Returnees crank up idle industrial basemoney-glitz | Staff reporter 19 Oct 2020
Hong Kong's homegrown manufacturers, from fashion retailers to electronics makers, are relocating back to the city from mainland China, in a move to relaunch the local manufacturing industry that accounts for only 1 percent of the economy.
Some social enterprises are also considering building shared factories to support small-scale production of high-value products, as a way to attract more industry players to move back.
Walter Chan, founder of local clothing brand Ad-lib, moved its production line back to Hong Kong six months ago, before which the products had been designed in Hong Kong and made in the mainland.
The firm now has a space of 4,000 square feet, and half of the area has been turned into a temporary factory equipped with sample-making, stitching and printing machines. The company is selling T-shirts, canvas bags, and handbags, Chan says.
He explains that moving back allows for flexibility and meeting the needs of an e-commerce era.
He had first tried a business model of selling clothes in a variety of styles, but in smaller amounts, as offline retail declines and young people are getting used to online shopping.
However, that was dragged down by mainland factories, as some of them were not cooperating because orders were too small.
Designers can now finish making samples within a day after they moved back to Hong Kong, Chan says.
The company has been promoting pre-sale products on its online shop, through which customers can have more discounts but need to wait two to three weeks before they get the goods. Chan says this can indirectly save the storage costs of inventory.
While it is cheaper to produce in the mainland, now the company has not only saved warehouse rents but has improved efficiency, says Chan.
Ad-lib's manual production line, can only make 300 pieces of clothing a day.
Chan says they have rented another 4,000-sq-ft factory and will introduce automation, expecting an output exceeding 1,000 pieces a day. The cost of building an automatic production line would be HK$3 million, according to Chan.
In fact, many Hong Kong brands that return are facing difficulties finding factory space.
Francis Ngai Wah-sing, chief executive of Social Ventures Hong Kong, reckons that it may not be necessary to replace manual work with machinery in the re-industrialization of Hong Kong, as many developed markets have switched focus from production scale to handcraft techniques.

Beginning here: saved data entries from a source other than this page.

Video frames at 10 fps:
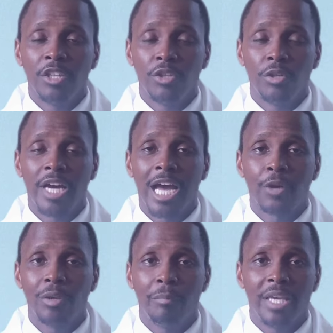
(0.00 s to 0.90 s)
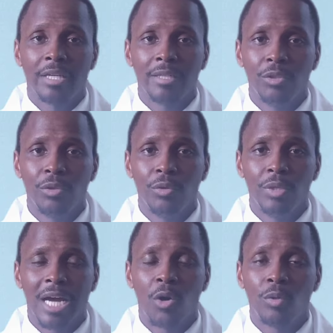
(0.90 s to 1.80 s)
Your diary may include,
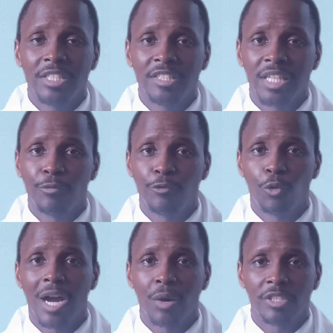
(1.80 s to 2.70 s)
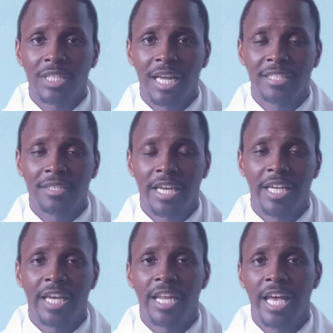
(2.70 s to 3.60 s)
I only slept 4 hours last night
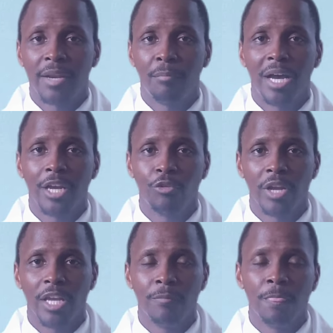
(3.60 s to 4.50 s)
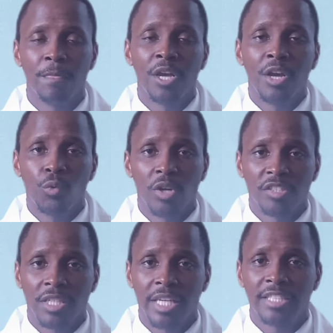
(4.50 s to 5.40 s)
and I had a migraine. Whereas
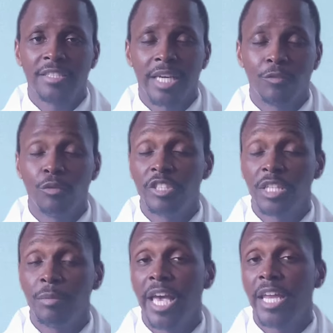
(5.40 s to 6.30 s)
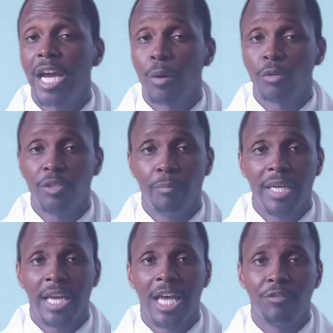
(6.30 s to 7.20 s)
the next night, if you sleep 8 hours, you may
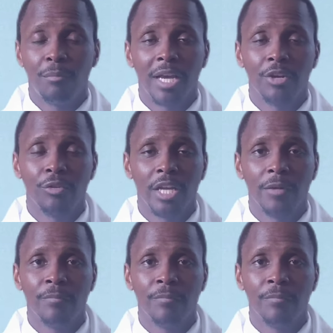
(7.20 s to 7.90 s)
not have a migraine.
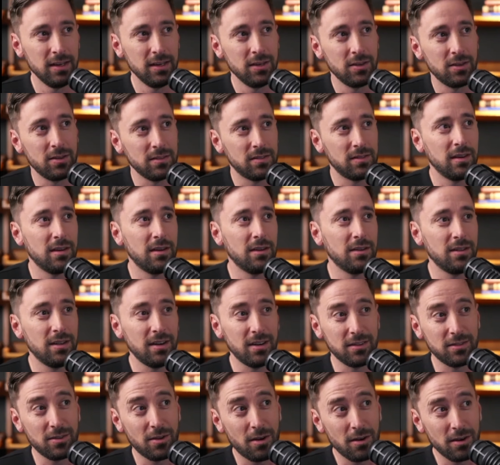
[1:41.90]
You can see here that
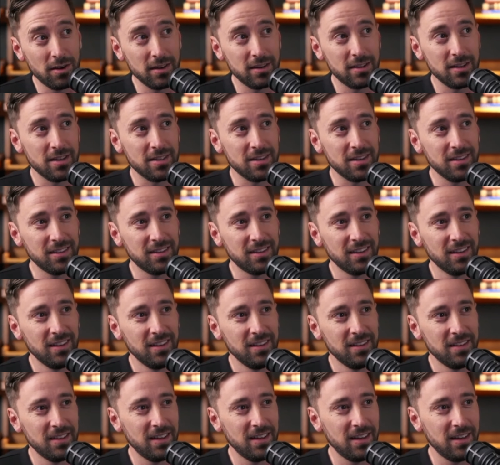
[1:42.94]
it's already done this,
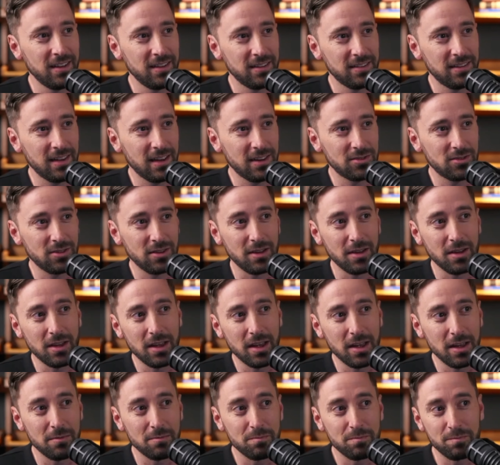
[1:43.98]
and it's actually
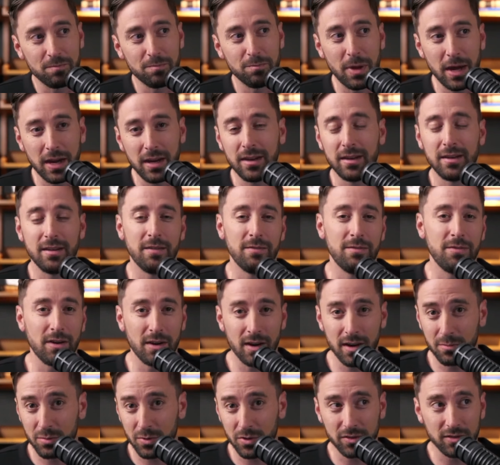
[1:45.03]
embedded
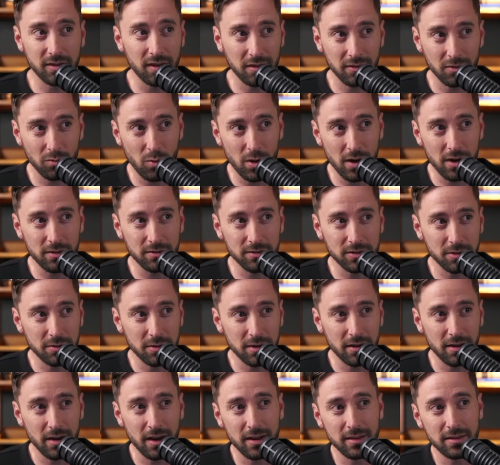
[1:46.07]
variables as well. So
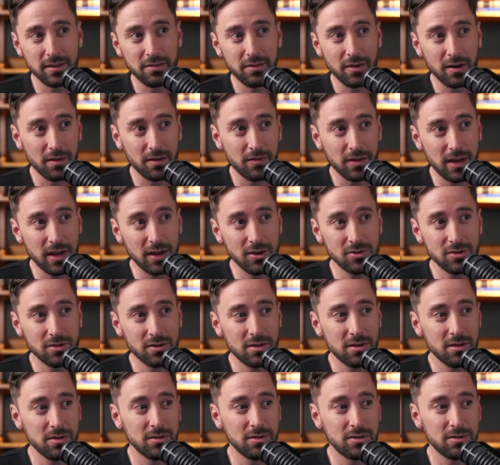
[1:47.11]
here it has a verification
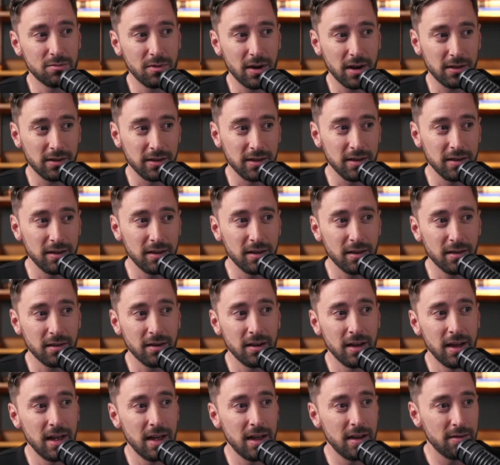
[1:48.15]
code directly in
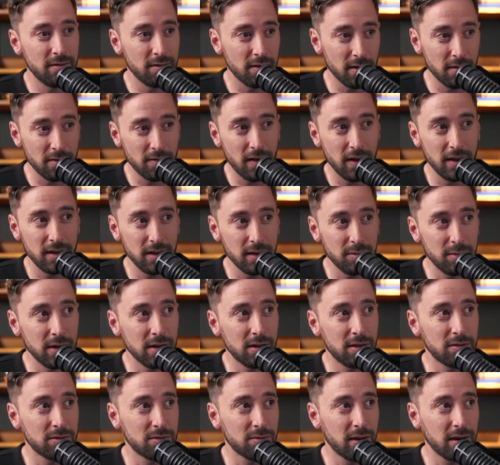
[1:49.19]
here, verify
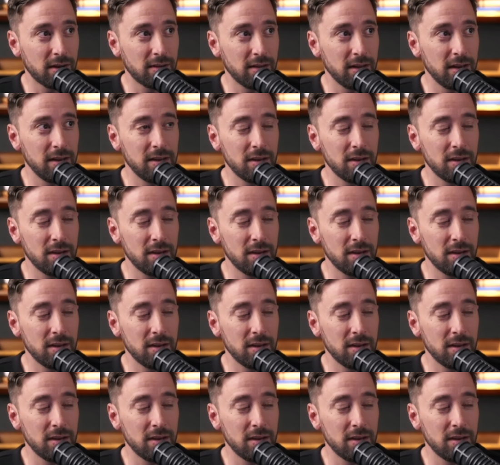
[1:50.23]
email directly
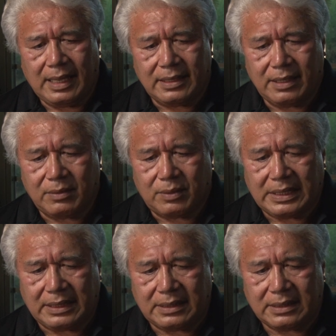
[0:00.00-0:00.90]
I think
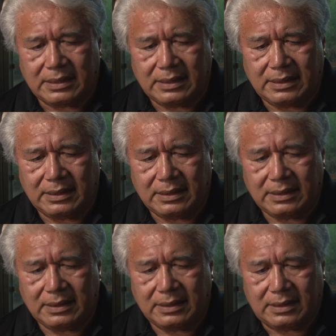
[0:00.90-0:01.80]
the
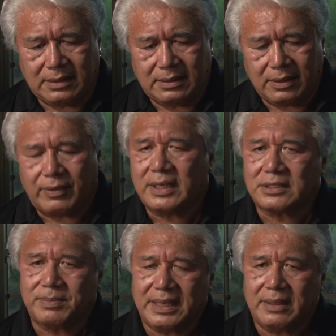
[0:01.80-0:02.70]

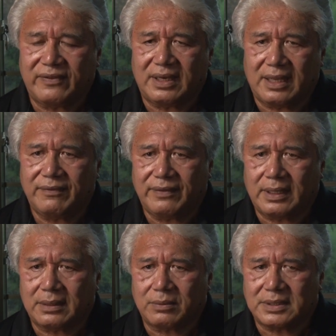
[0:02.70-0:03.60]
greatest benefit I
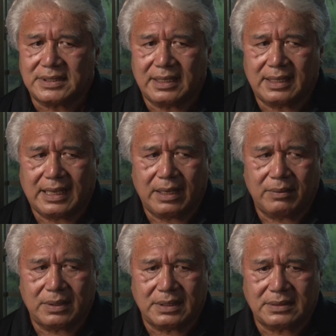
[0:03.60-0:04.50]
felt was that I
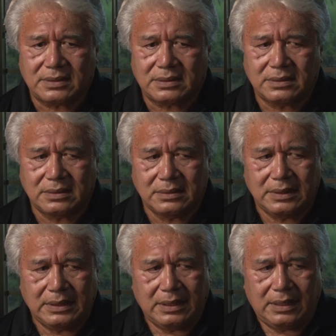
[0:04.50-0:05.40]
was,
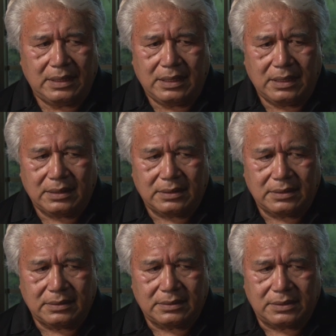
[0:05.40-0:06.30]

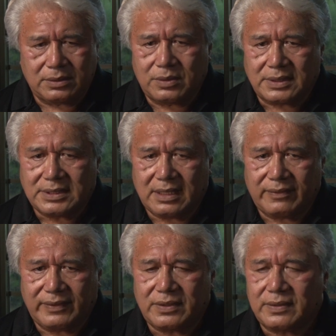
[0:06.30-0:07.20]
due to a set
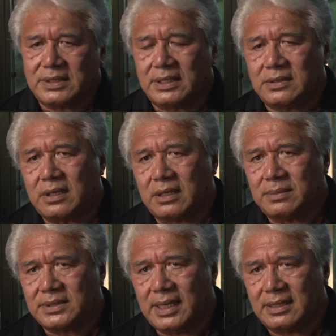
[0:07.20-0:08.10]
of interesting
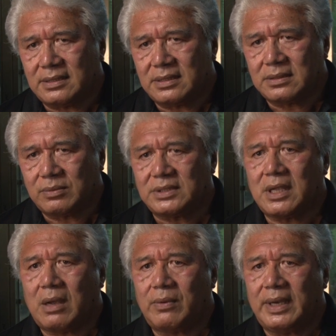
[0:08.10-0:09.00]
circumstances, was
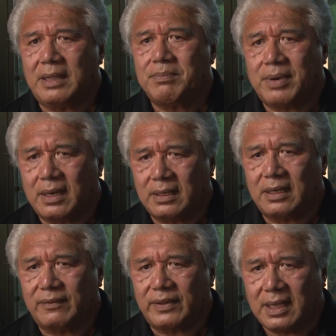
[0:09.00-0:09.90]
already part
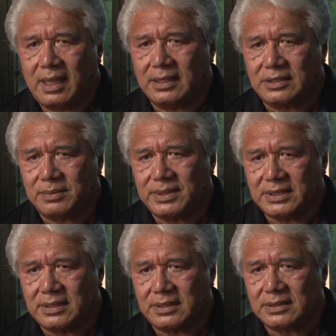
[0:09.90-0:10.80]
of the College of
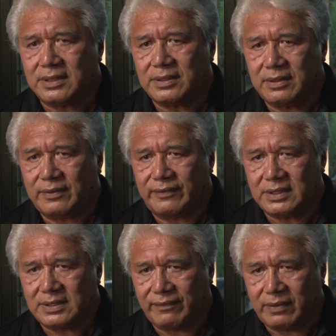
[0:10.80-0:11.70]
Business at the
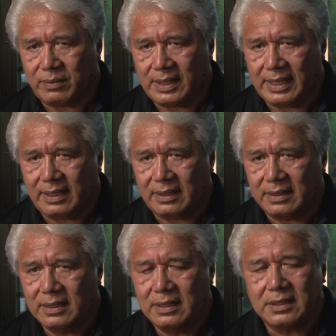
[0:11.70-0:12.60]
University of Hawaii.
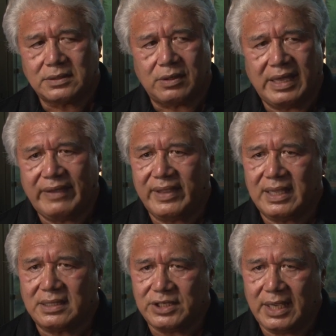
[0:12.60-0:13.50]
So having
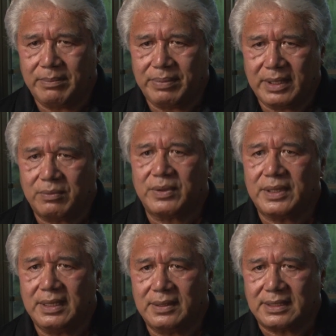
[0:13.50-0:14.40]
a champion
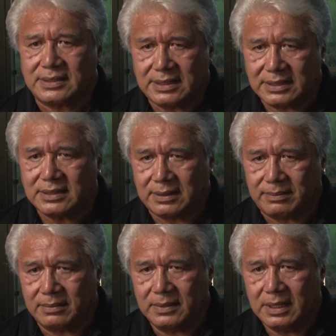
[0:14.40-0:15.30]
within the
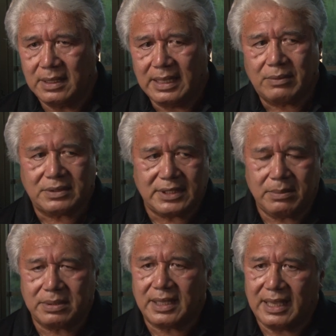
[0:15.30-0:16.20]
system, I was
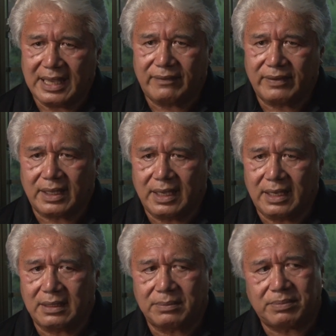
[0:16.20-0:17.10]
able to
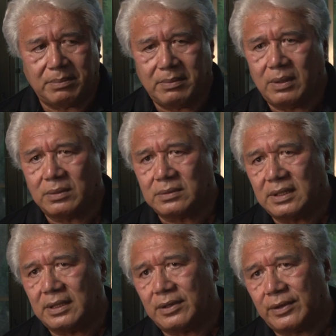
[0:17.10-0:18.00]
advocate, promote,
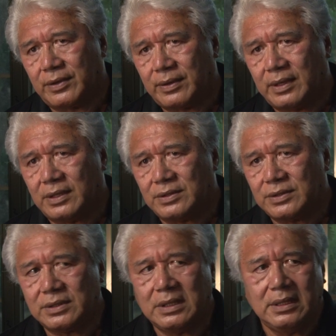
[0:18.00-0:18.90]
and
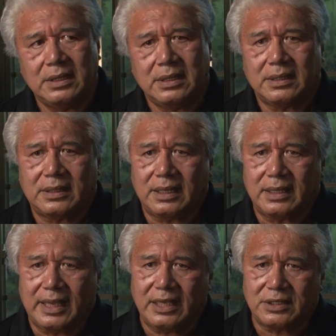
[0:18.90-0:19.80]
encourage the
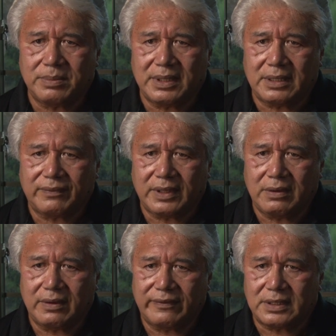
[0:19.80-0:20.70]
engagement of the
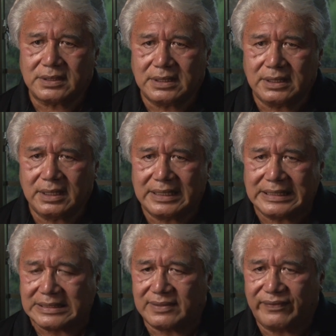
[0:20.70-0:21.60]
university and
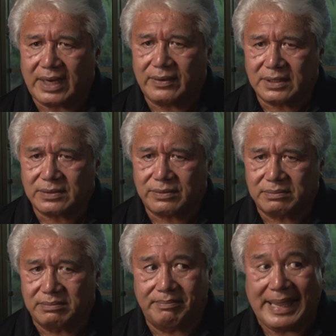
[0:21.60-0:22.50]
its various
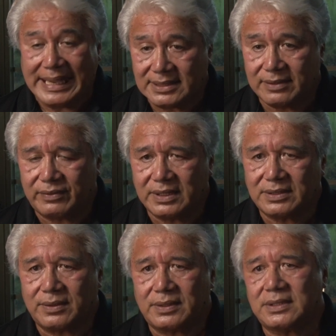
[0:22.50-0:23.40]
massive
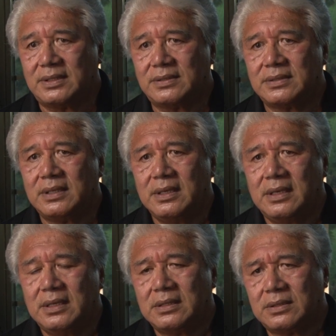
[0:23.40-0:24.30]
resources
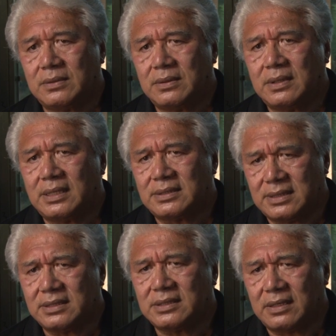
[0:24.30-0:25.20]
to
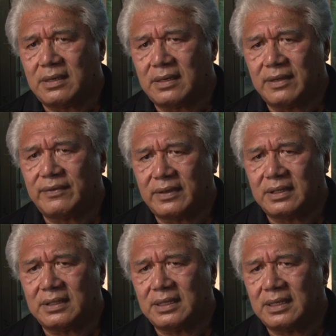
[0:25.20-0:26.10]
assist in our
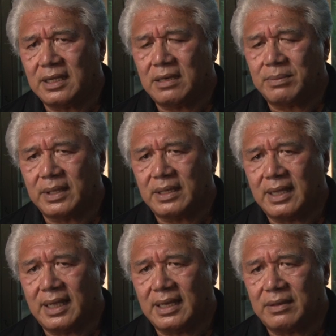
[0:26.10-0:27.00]
effort in helping
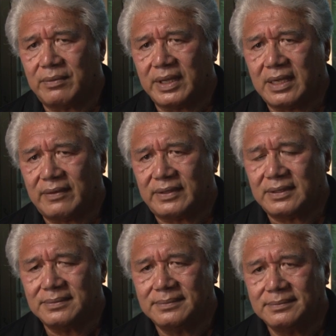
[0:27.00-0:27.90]
the island recover.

Ngai founded co-working factory Hatch two years ago, which has attracted Airland Mattress to bring back its sewing and stitching technologies to produce bed linen.
Compared with Ad-lib which focuses on local customers and requires flexibility of manufacturing, Hong Kong's exporters believe that only high-tech and high-value-added products made in Hong Kong can be competitive.
Arthur Lee Kam-hung, founder and chairman of quartz crystal equipment maker Hong Kong Crystal, says the company had been producing in the mainland before their core technology was stolen over 10 years ago.
They moved back the development and production of core high-tech products to Hong Kong since then, while mainland factories only produce mid- to low-end products, Lee says.
Despite the rising labor costs in the mainland, the overall cost of setting up a factory in Hong Kong is still high, he says.
Lee says many mainland factories accept orders at low prices given lower demand due to Sino-US trade tensions, while Hong Kong firms can only survive if they have self-developed products instead of traditional goods.
Lee expects to launch a new product that could be used in the auto-driving system next year, which took them four years to develop. "The lifecycle for a product depends on how long it takes other competitors to catch up," Lee says.
He adds that two years of research and development support provided by the Hong Kong government is not enough for industry players.